EXCERPTED RECORDS:
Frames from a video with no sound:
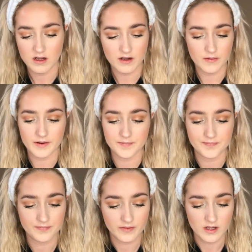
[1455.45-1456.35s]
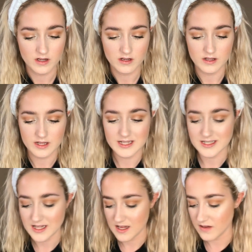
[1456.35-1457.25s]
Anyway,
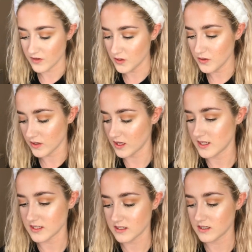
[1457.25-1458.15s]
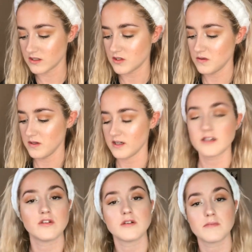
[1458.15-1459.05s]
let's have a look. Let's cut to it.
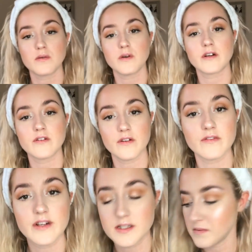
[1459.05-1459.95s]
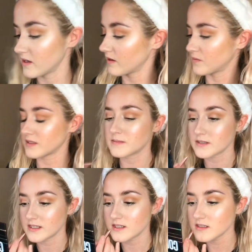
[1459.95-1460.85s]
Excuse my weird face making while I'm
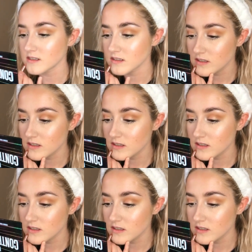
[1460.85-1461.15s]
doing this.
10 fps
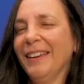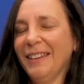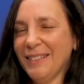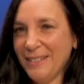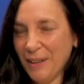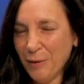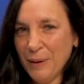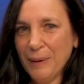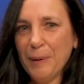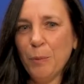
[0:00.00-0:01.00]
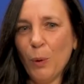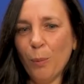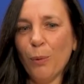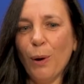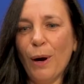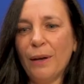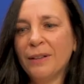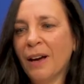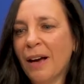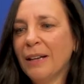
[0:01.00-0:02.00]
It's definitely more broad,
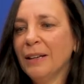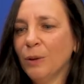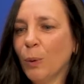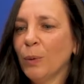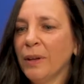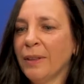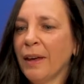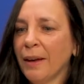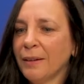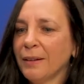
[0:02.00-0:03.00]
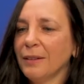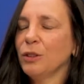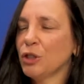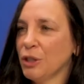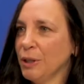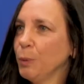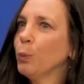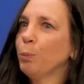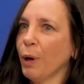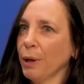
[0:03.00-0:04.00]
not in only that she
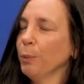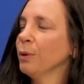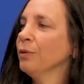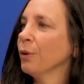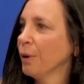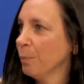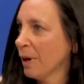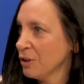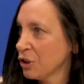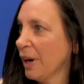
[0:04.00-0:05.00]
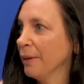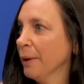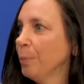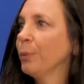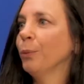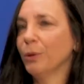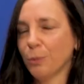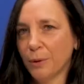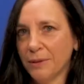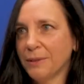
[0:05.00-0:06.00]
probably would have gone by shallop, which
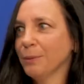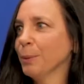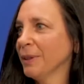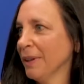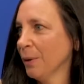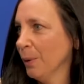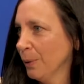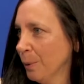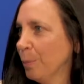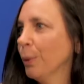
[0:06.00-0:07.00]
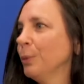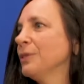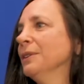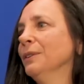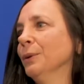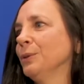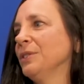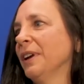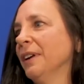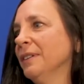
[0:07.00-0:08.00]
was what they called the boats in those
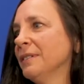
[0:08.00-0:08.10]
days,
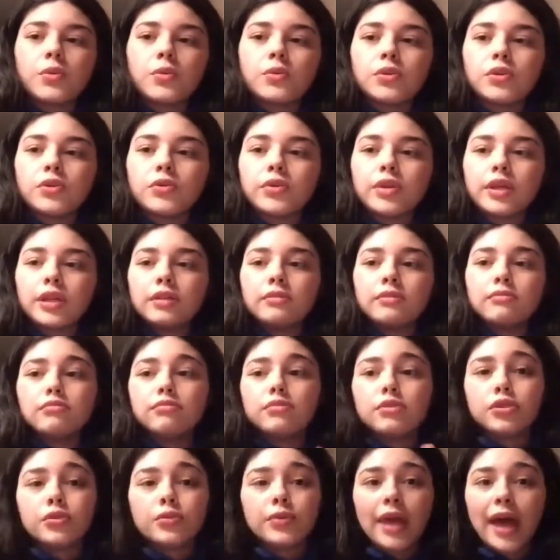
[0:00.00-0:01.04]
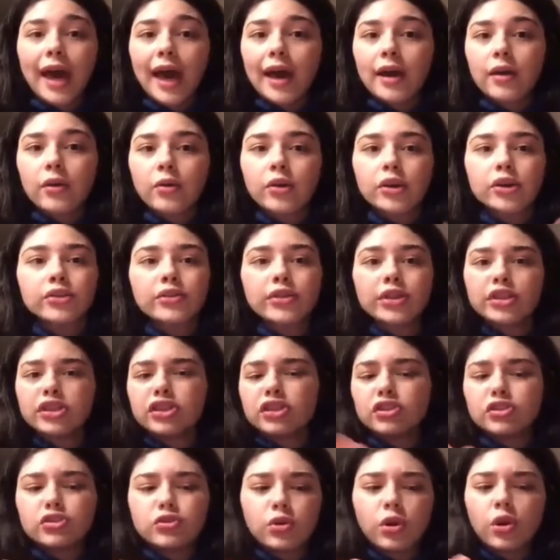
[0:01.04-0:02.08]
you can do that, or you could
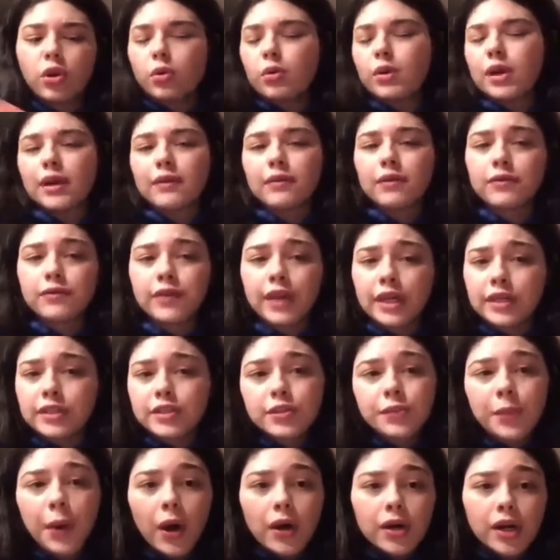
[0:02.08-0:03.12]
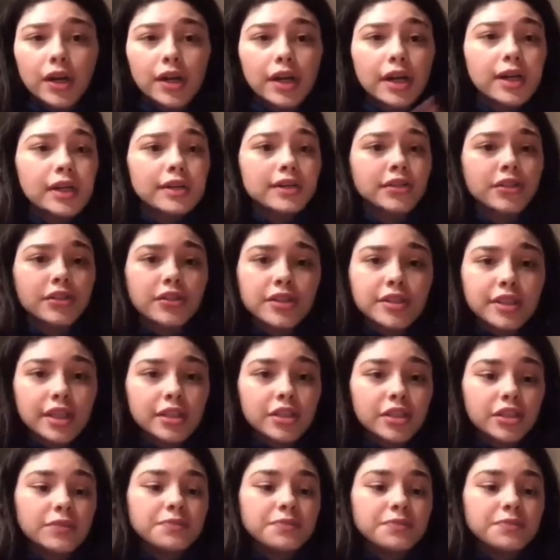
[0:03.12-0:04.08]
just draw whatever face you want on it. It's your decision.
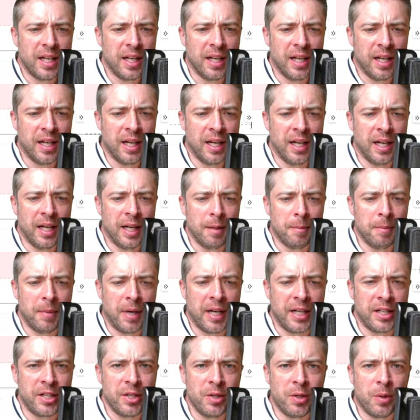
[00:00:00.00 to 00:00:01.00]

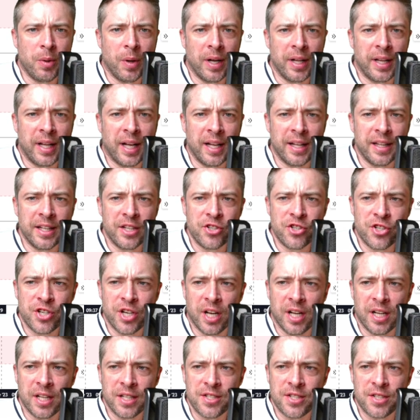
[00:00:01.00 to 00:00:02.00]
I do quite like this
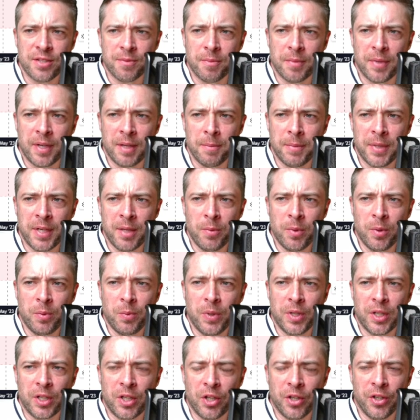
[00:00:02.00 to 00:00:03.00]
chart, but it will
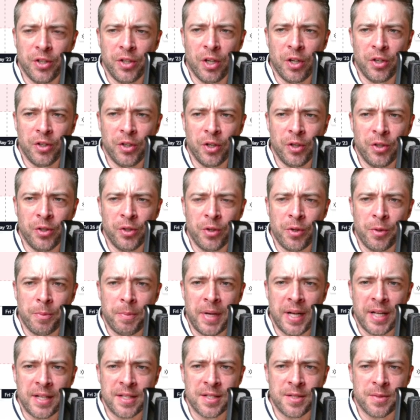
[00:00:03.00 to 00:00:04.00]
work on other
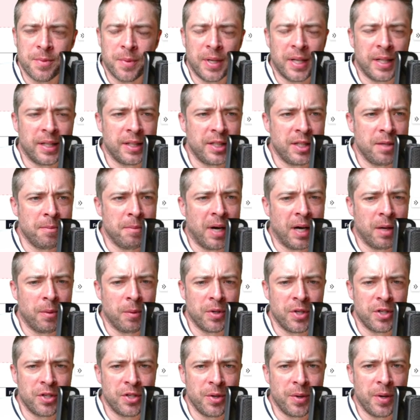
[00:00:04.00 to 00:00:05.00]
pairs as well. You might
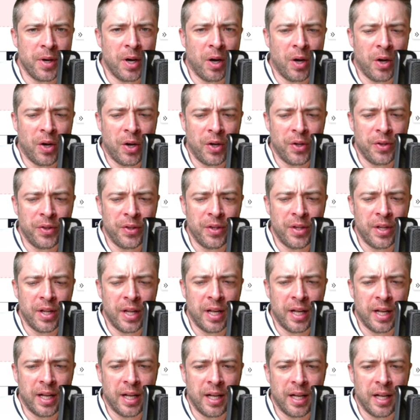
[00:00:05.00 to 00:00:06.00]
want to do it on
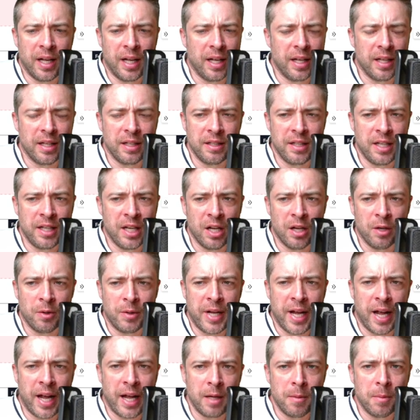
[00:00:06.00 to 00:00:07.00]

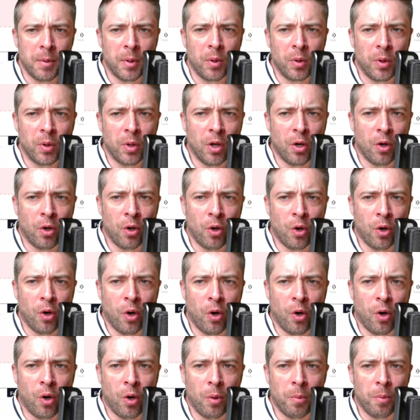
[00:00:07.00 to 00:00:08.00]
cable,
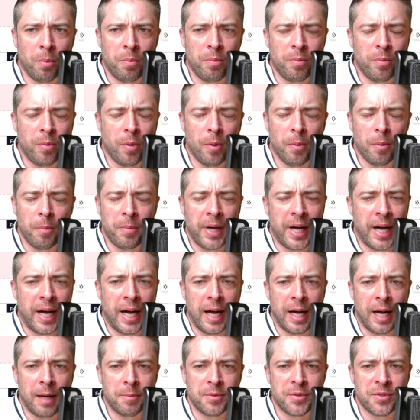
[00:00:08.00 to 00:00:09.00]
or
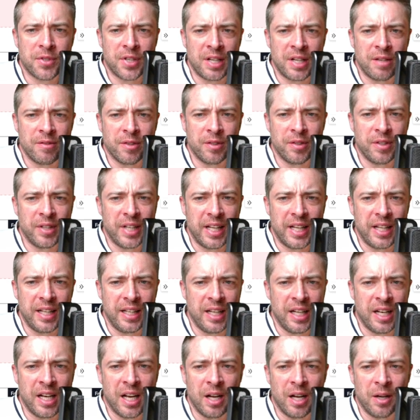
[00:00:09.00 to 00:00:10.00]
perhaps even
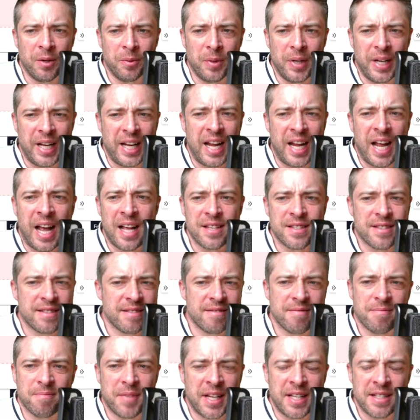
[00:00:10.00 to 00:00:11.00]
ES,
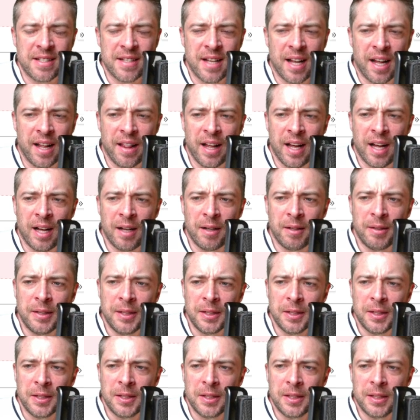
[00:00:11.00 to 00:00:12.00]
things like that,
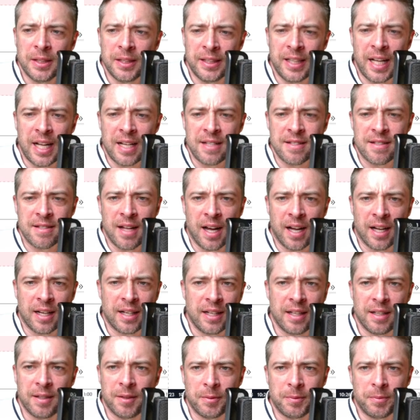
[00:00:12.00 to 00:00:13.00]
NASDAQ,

INSTRUCTIONS FOR THE TASK: Transcribe each of the records above precisely, with no pictures in the copy.

SOLUTION TO THE PROBLEM:
Frames from a video with no sound:
[1455.45-1456.35s]
[1456.35-1457.25s]
Anyway,
[1457.25-1458.15s]
[1458.15-1459.05s]
let's have a look. Let's cut to it.
[1459.05-1459.95s]
[1459.95-1460.85s]
Excuse my weird face making while I'm
[1460.85-1461.15s]
doing this.
10 fps
[0:00.00-0:01.00]
[0:01.00-0:02.00]
It's definitely more broad,
[0:02.00-0:03.00]
[0:03.00-0:04.00]
not in only that she
[0:04.00-0:05.00]
[0:05.00-0:06.00]
probably would have gone by shallop, which
[0:06.00-0:07.00]
[0:07.00-0:08.00]
was what they called the boats in those
[0:08.00-0:08.10]
days,
[0:00.00-0:01.04]
[0:01.04-0:02.08]
you can do that, or you could
[0:02.08-0:03.12]
[0:03.12-0:04.08]
just draw whatever face you want on it. It's your decision.
[00:00:00.00 to 00:00:01.00]

[00:00:01.00 to 00:00:02.00]
I do quite like this
[00:00:02.00 to 00:00:03.00]
chart, but it will
[00:00:03.00 to 00:00:04.00]
work on other
[00:00:04.00 to 00:00:05.00]
pairs as well. You might
[00:00:05.00 to 00:00:06.00]
want to do it on
[00:00:06.00 to 00:00:07.00]

[00:00:07.00 to 00:00:08.00]
cable,
[00:00:08.00 to 00:00:09.00]
or
[00:00:09.00 to 00:00:10.00]
perhaps even
[00:00:10.00 to 00:00:11.00]
ES,
[00:00:11.00 to 00:00:12.00]
things like that,
[00:00:12.00 to 00:00:13.00]
NASDAQ,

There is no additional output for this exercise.